When an attacker footprint a target organization to learn more about what kind of people work there, how they communicate with each other inside and outside the office, what technology is being used by the company, etc. It’s important to note that footprinting has nothing to do with footprinting found in nature or footprints left behind as a result of illegal activity.

How does footprinting work?

An attacker will use footprinting to find out who your IT support company is, figure out which ISP you use and even see where your office is located physically using traffic cameras. In order for footprinting to be effective attackers have to know as much as possible about their target without ever actually having been inside the target organization.

Is footprinting effective?

Yes, footprinting is very effective because it can be carried out using publicly available information that you inadvertently share about yourself online. This makes footprinting an inexpensive but very effective method of reconnaissance. There are other methods employed by attackers to gather intelligence about their targets before launching an attack but the above will give you an idea of just how footprinting works and why footprinting has become so popular among attackers targeting businesses these days.

What can I do to protect my company from footprinting attacks?

The best way to prevent footprinting from affecting you is to remove any reference of your workplace on social media messaging apps like Slack and HipChat.
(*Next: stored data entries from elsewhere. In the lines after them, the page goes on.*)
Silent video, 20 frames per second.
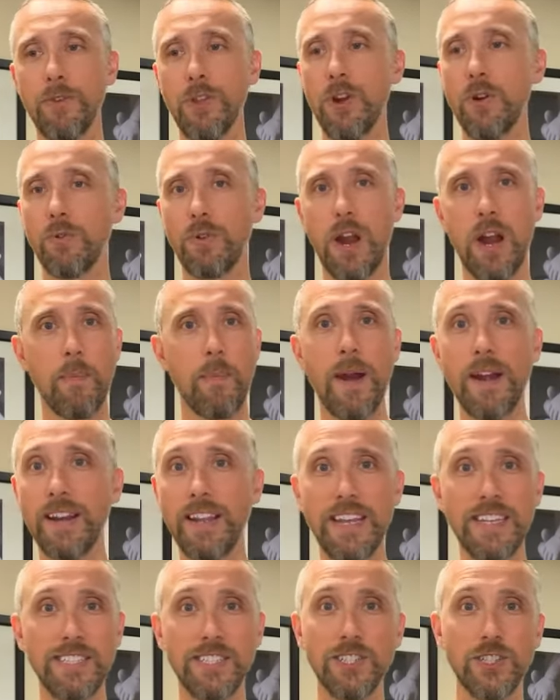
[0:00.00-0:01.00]
You know,
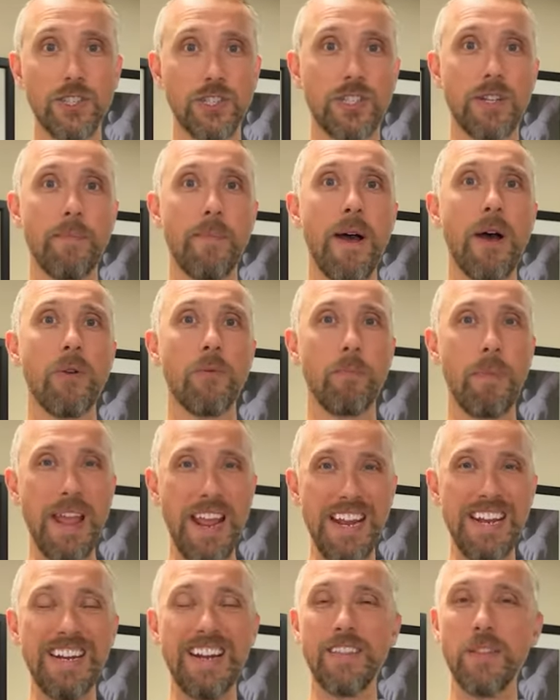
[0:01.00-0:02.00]
chiropractic isn't just about
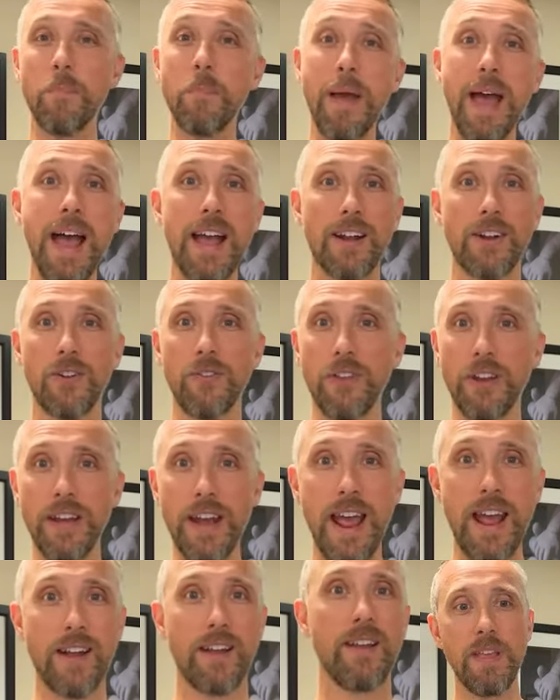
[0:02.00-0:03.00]
pain in the back or the
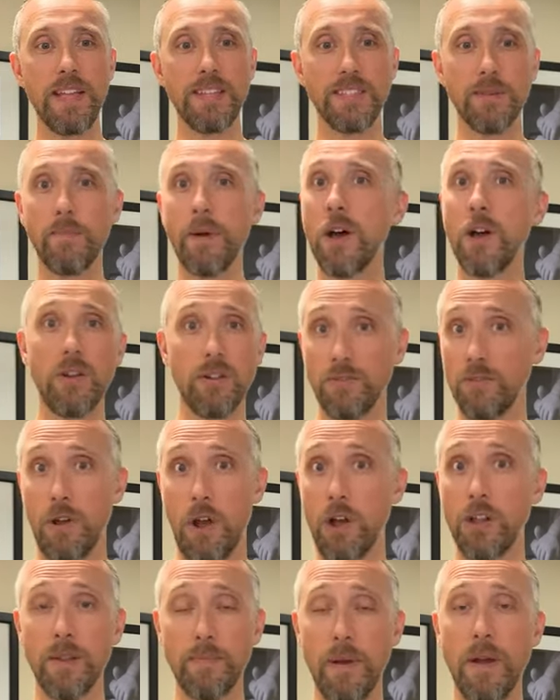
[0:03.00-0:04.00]
neck. It's about
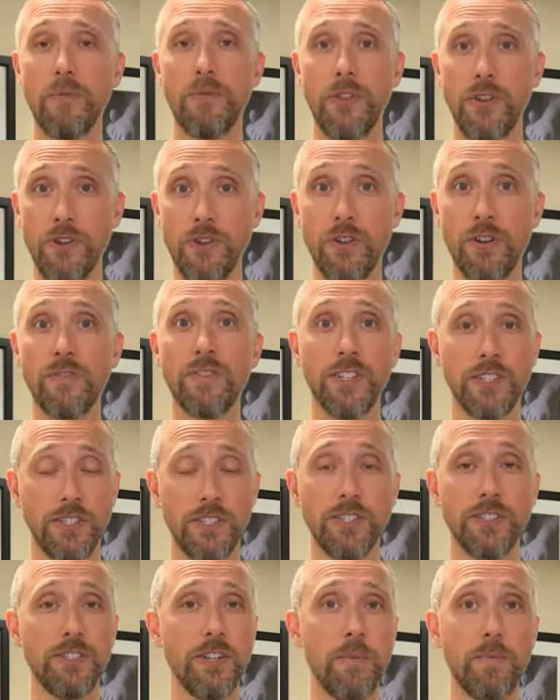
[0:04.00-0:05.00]
all about the nervous
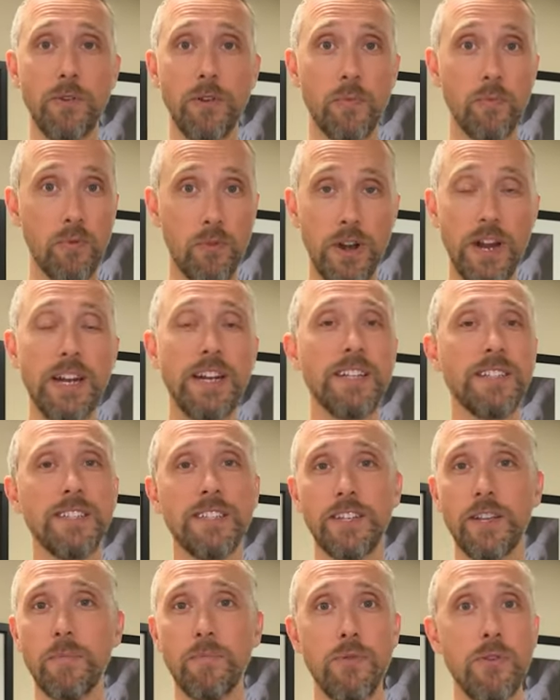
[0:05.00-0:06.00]
system. Your brain is the
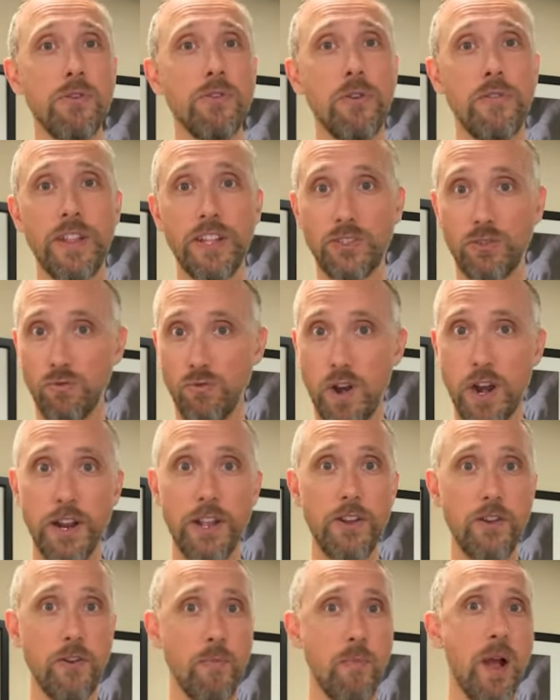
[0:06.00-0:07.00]
computer that's
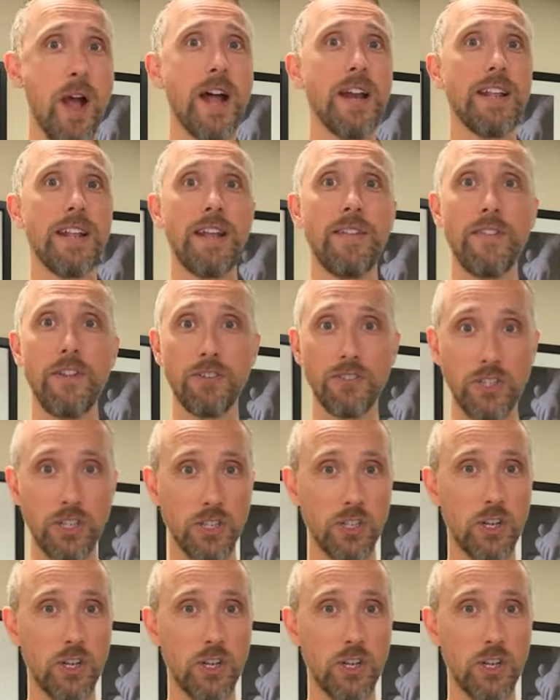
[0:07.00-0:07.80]
running your body and there's this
Also avoid images with identifiable logos, photos where people can see who is working at the company and any information that could help attackers find out details about how your company is run. If you find footprinting information online, it’s best to reach out to the affected parties and let them know about the footprinting.

What is footprint analysis?

Footprint analysis is another term used by attackers footprinting a target organization in order to learn more about what kind of people work there, how they communicate with each other inside and outside the office, what technology they use at their company etc.  Simply put footprint analysis has nothing to do with footprints found in nature or left behind as a result of illegal activity.